As much as we fantasize about such things on endless, sleep-interrupted nights, it would not be a good thing. No—young kids perceive their hunger, injury, and well-being as the most important things in the world. And that’s how it should be. They are vulnerable. They don’t know how to use a cell phone and take-out menu when they’re hungry. They need our help and protection and care.
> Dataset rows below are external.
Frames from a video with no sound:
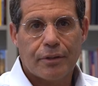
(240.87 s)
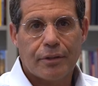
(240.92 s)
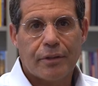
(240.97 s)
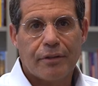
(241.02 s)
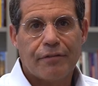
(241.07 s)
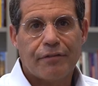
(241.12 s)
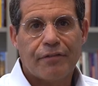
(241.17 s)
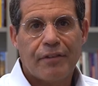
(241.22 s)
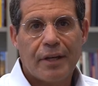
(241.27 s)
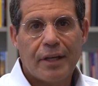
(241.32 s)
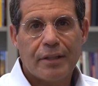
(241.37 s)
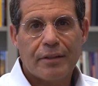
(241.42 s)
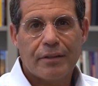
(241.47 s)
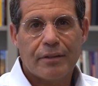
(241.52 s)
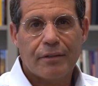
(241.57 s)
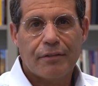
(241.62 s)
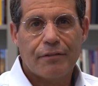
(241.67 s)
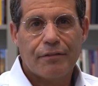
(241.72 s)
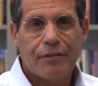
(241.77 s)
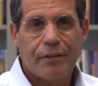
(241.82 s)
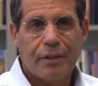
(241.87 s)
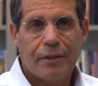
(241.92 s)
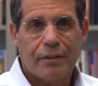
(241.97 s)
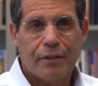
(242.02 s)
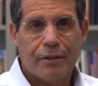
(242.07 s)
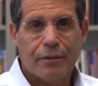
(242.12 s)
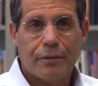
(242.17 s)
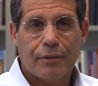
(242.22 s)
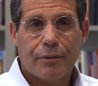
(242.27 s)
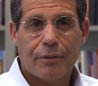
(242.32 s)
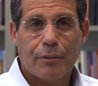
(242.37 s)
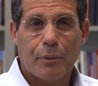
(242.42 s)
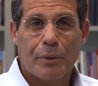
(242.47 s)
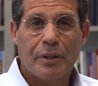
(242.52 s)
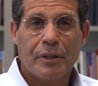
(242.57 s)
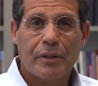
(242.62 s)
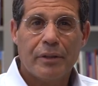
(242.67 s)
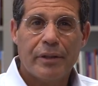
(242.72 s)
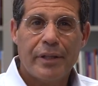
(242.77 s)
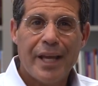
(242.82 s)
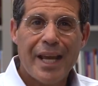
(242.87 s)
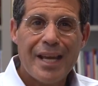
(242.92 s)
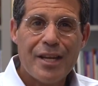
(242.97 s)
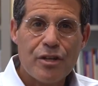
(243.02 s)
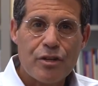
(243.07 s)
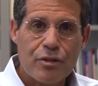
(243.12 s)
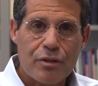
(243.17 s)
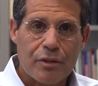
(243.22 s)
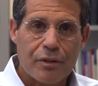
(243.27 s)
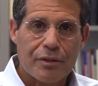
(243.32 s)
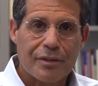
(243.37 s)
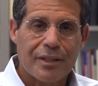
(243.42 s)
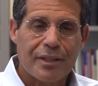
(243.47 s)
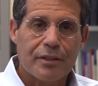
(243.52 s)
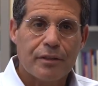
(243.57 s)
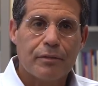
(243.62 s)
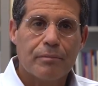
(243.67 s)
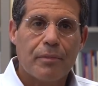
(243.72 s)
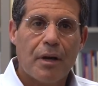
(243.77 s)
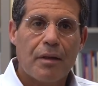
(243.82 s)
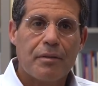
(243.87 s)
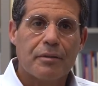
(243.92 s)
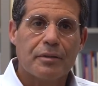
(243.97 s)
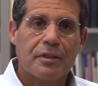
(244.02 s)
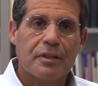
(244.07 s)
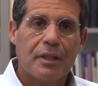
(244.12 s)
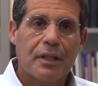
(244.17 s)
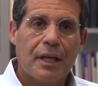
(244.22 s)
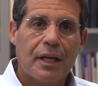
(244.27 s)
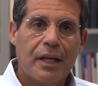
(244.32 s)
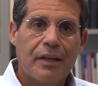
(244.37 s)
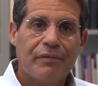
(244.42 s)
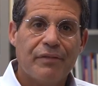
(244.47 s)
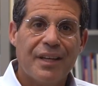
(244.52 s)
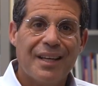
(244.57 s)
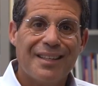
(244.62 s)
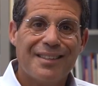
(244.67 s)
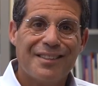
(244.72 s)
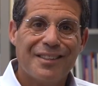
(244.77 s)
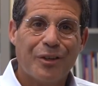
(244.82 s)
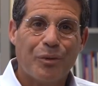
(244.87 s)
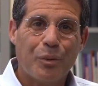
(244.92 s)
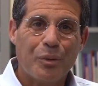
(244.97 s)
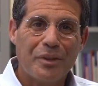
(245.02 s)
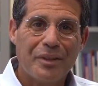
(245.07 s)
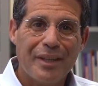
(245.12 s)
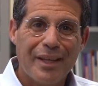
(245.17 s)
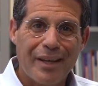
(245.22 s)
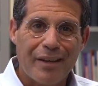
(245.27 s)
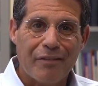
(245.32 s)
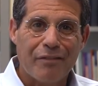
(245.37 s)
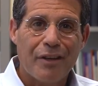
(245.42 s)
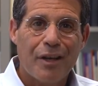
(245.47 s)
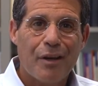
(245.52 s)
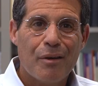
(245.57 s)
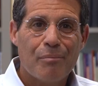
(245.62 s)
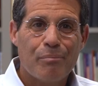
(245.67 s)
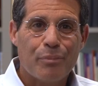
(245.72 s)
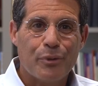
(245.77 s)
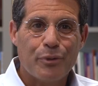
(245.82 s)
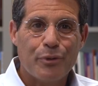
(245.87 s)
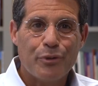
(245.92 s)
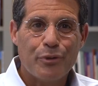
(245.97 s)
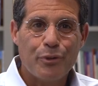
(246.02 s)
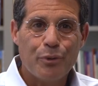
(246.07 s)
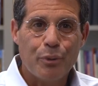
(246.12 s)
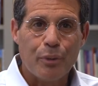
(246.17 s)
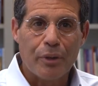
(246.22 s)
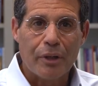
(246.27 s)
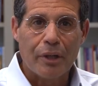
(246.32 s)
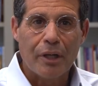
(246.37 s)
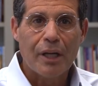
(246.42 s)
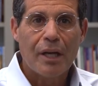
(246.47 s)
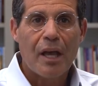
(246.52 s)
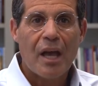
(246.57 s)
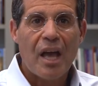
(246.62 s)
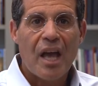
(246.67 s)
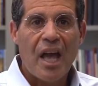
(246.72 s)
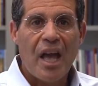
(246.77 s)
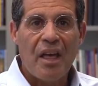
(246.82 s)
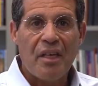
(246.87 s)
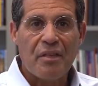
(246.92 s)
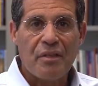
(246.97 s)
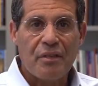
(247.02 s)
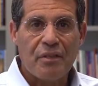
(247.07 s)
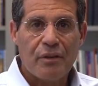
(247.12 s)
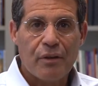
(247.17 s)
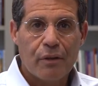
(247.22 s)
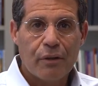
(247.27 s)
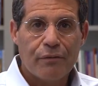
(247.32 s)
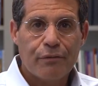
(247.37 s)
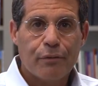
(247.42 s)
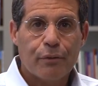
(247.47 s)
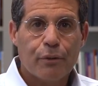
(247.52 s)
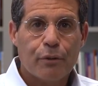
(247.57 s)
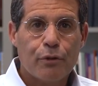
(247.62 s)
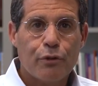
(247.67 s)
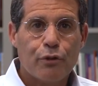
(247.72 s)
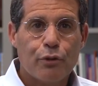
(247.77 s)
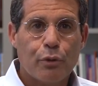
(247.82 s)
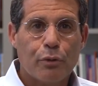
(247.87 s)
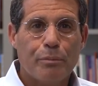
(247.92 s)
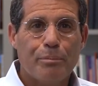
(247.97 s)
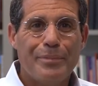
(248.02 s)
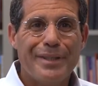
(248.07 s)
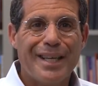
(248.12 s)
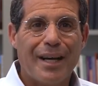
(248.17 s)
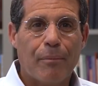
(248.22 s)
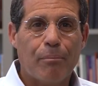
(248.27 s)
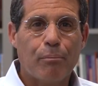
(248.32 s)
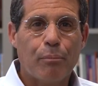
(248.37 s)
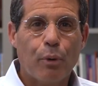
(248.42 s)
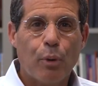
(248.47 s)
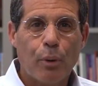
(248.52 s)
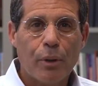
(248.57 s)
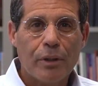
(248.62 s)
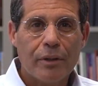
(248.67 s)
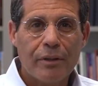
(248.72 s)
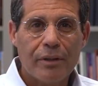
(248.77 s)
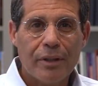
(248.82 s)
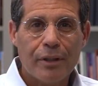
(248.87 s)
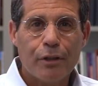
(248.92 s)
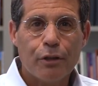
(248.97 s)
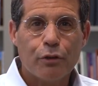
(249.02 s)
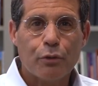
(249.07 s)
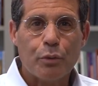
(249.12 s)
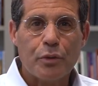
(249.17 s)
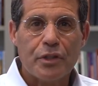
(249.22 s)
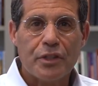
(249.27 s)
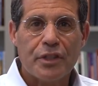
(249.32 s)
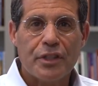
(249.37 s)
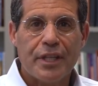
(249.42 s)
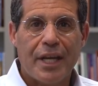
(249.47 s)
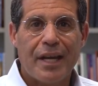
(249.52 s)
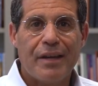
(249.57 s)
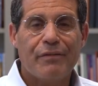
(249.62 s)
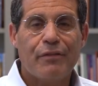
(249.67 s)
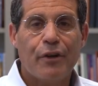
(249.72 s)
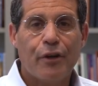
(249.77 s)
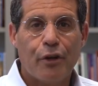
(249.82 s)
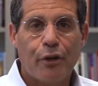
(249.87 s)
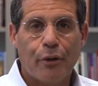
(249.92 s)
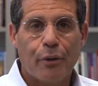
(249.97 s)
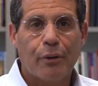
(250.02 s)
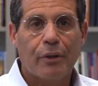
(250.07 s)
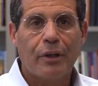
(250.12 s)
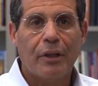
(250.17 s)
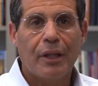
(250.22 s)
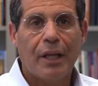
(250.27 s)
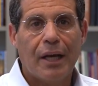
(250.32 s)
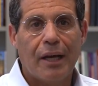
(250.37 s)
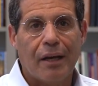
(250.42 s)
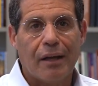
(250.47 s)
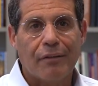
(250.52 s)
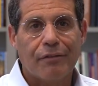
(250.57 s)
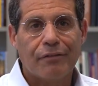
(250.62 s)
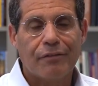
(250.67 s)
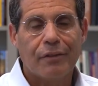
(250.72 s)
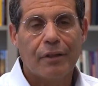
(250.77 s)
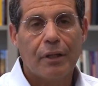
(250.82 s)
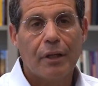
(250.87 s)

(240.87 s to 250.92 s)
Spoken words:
defines the fetus who endangers its mother's life as a rodef, pursuer, and therefore should be aborted to save her life.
By all of this, I’m not saying we shouldn’t engage in the long and, yes, tedious process of teaching them manners, modeling generosity and restraint, and disciplining them for misbehavior. (Throwing sand in the sandbox really is a no-no.) I just mean that we don’t need to think that because they aren’t naturally selfless, they are destined to a solitary, vain life. Or that if they’d rather run and play than do reading lessons when they’re four, they’ll never learn to read. They aren’t fully mature, remember, until they are twenty-five years old!
I know that, despite the fact that a child’s nature will determine much about him or her, parenting does indeed matter. Kids who are connected with their parents do get better grades. They do engage in less risky behavior. They do bring more good to the world. There’s a lot we can’t control, but we can teach our children by word and example how to treat others. We can help them learn to be resilient. We can model to them that they are valuable and that every person deserves their respect. We can praise them for their efforts to do well. We can teach them to seek redemption—in their social and spiritual lives. With our help and in spite of our mistakes, as we parent them with love our children will keep growing and changing, becoming more independent, more empathetic, more the people God has created them to be.
But we don’t really need to teach them to read when they’re four years old.
(Unless, of course, they insist on it.)
. . . and then look at a developmental chart8 to be reminded that it takes time for brains to mature and for kids to learn everything from block-stacking to empathy.
(Um, I don’t know about you, but I checked every box in the 25+ column.)